Entah sengaja atau tidak, kenyataannya di bulan Ramadan ini, banyak orang belajar dan mempraktekkan sifat toleransi antar sesama. Yang tidak puasa menghormati yang puasa, begitu juga yang puasa menghormati yang tidak puasa. Untuk menghormati yang puasa, warung-warung makan menutupinya dengan kain. Sementara yang puasa, juga tidak semena-mena mengencangkan pengeras suasa tempat ibadah, untuk menunjukkan sedang ada ibadah. Semuanya belajar untuk saling mengendalikan diri agar tidak memunculkan ketersinggungan.
Ketika memasuki waktu buka puasa, banyak yang mencilan cemilan beraneka macam. Tidak jarang juga yang tidak puasa, membagikan takjil secara gratis di masjid atau pinggir jalan. Semangat untuk saling berbagi inilah yang akrab kita saksikan setiap hari. Salah satunya bisa kita lihat di Gereja Sidang Pantekosta Indonesia di Purwakarta, Jawa Barat. Para jemaat membagikan hidangan berbuka secara gratis. Pembagian takjil gratis juga bisa kita saksikan di Vihara Sanggar Suci di kecamatan Lawang, Malang, Jawa Timur. Di Bandar Lampung, sejumlah biarawati Katolok hadir dalam acara Lampung Mengaji, ikut membagikan makanan pada peserta yang hadir. Bahkan, umat Budha, Hindu dan Protesten juga ikut terlibat dalam acara tersebut.
Hal diatas menunjukkan, bahwa toleransi itu telihat indah jika dilakukan secara tulus. Perbedaan tidak dianggap sebagai persoalan. Perbedaan justru dimaknai sebagai anugerah dari Tuhan. Karena keberagaman itu sejatinya merupakan karakter dari negeri ini. Pada dasarnya, sedari dulu para pendahulu telah mengajarkan untuk saling hormat menghormati, dan saling bantu membantu, tanpa mempersoalkan perbedaan keyakinan atau latar belakang yang lain. Buktinya, dapat kita saksikan kearifan lokal kita.
Bentuk menghargai keberagaman ini, juga bisa kita lihat ketika umat muslim menjalankan ibadah shalat tarawih. Meski yang menjalankan tarawih semuanya umat muslim, tapi sadarkah kalau mereka semua berasal dari suku yang berbeda-beda? Dalam perbedaan suku itu, mereka bisa khusyu’ beribadah untuk mencari keberkahan Tuhan. Dapat kita saksikan bersama, begitu indahnya negeri ini jika bersatu dalam perbedaan itu, bisa kita implementasikan dalam setiap kehidupan manusia.

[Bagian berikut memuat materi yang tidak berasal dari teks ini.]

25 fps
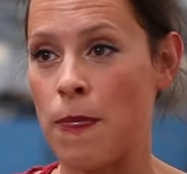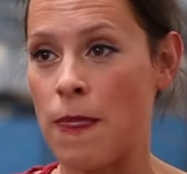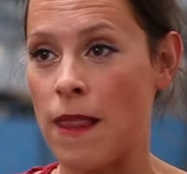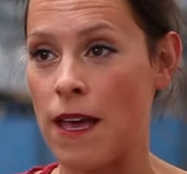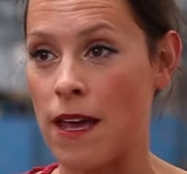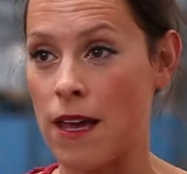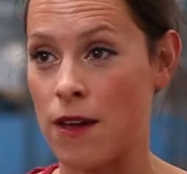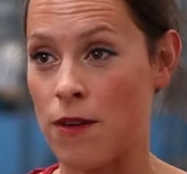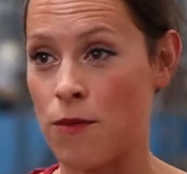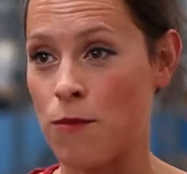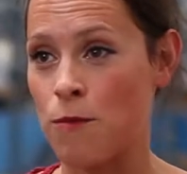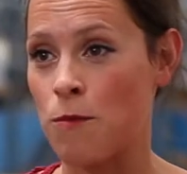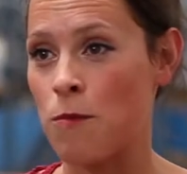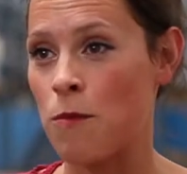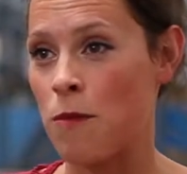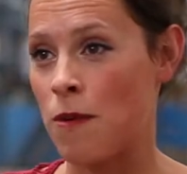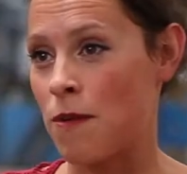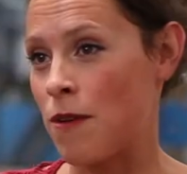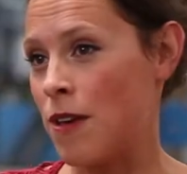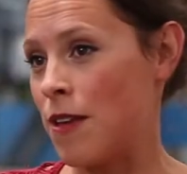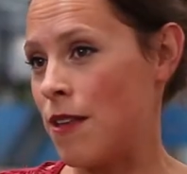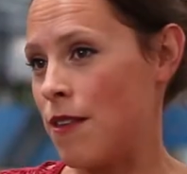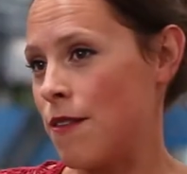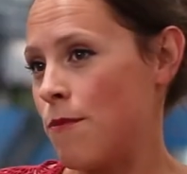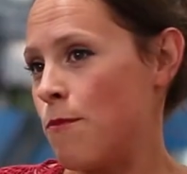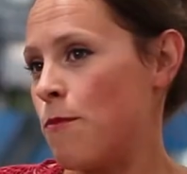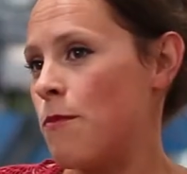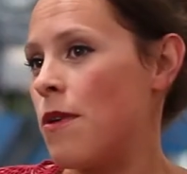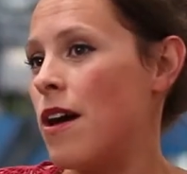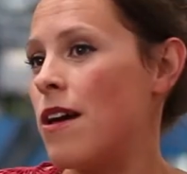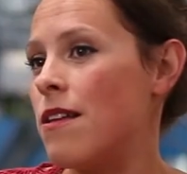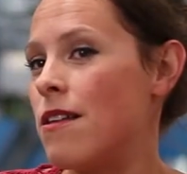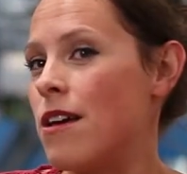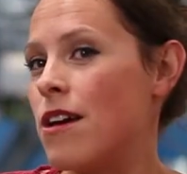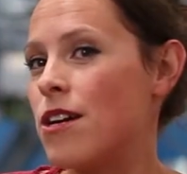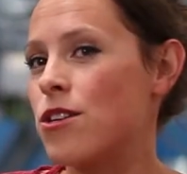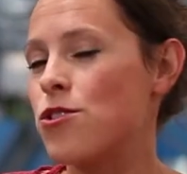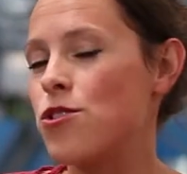Like, it
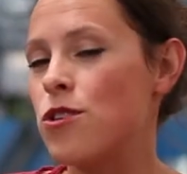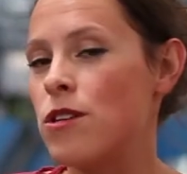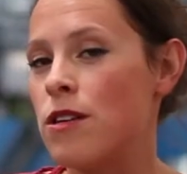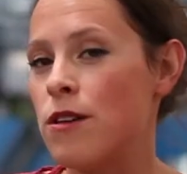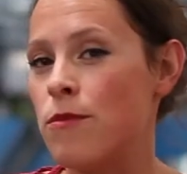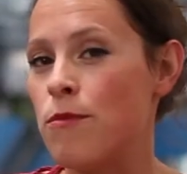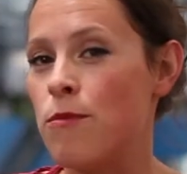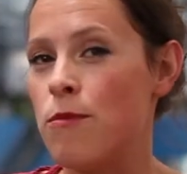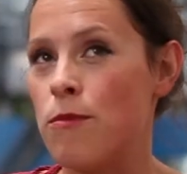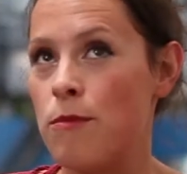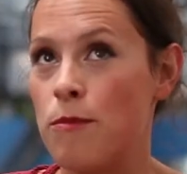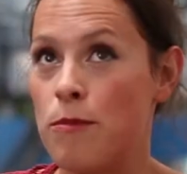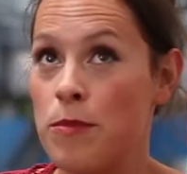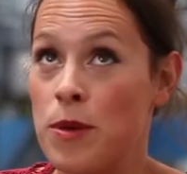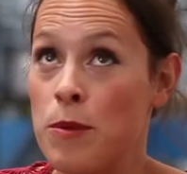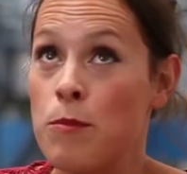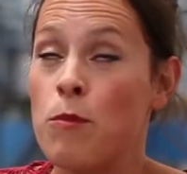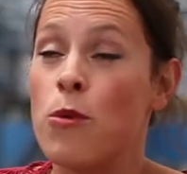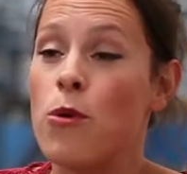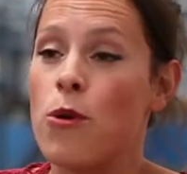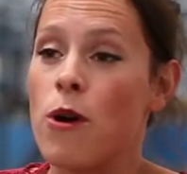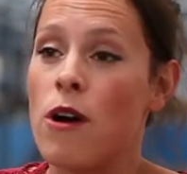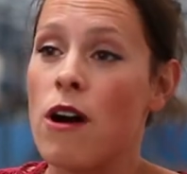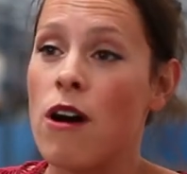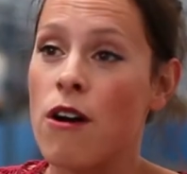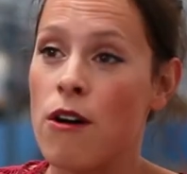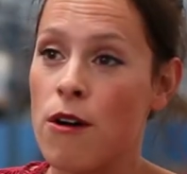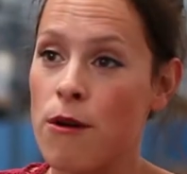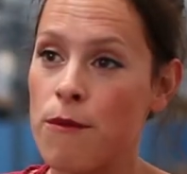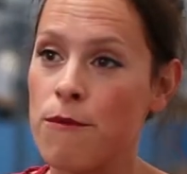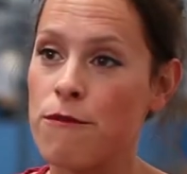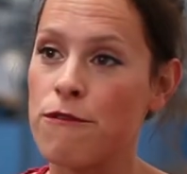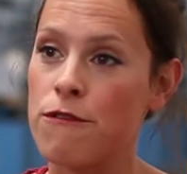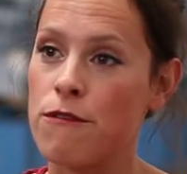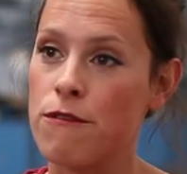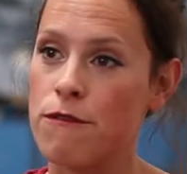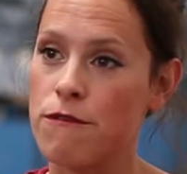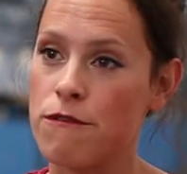might actually be more
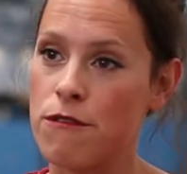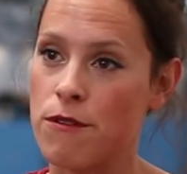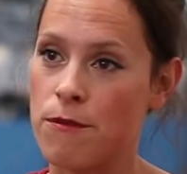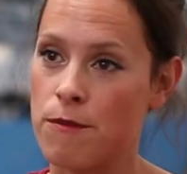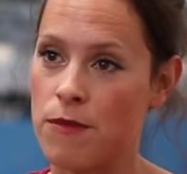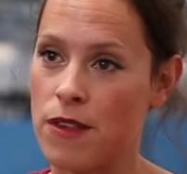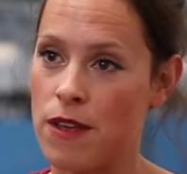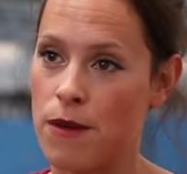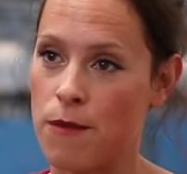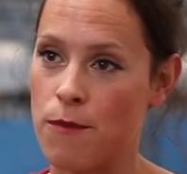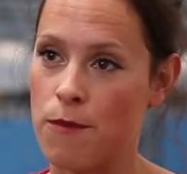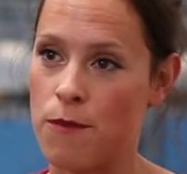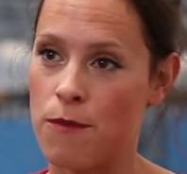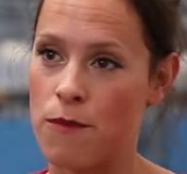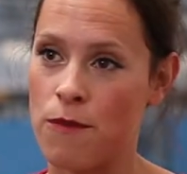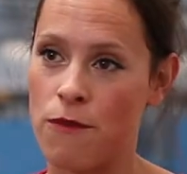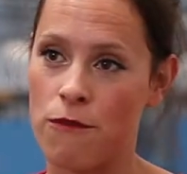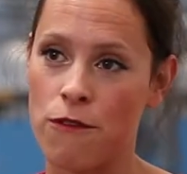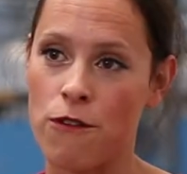harmful for them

Seandainya, sikap toleransi itu tidak hanya terjadi pada saat Ramadan, tentu begitu indah negeri ini. Tidak ada lagi ujaran kebencian yang mempersoalkan perbedaan keyakinan. Tidak ada juga kebencian karena sentimen SARA. Tidak ada tindakan persekusi, hanya karena merasa terhina di media sosial. Jika terjadi persoalan, semestinya diselesaikan secara baik-baik dengan cara musyawarah. Karena mendapatkan solusi dengan cara musyawarah, diatur dalam ajaran agama dan tradisi di Indonesia. Bahkan dalam sila keempat Pancasila, juga ditekankan musyawarah untuk mendapatkan mufakat.
Ramadan harus bisa jadi momentum, untuk tetap menjaga toleransi dan salin menghormati antar umat beragama. Indonesia merupakan masyarakat yang penuh keberagaman dan kemajemukan. Tidak ada satupun daerah di Indonesia, yang mempunyai etnis, adat istiadat ataupun agama yang sama. Artinya, keberagaman hampir terjadi disetiap daerah. Untuk itulah, menjaga semangat Ramadan menjadi hal penting yang kita lakukan.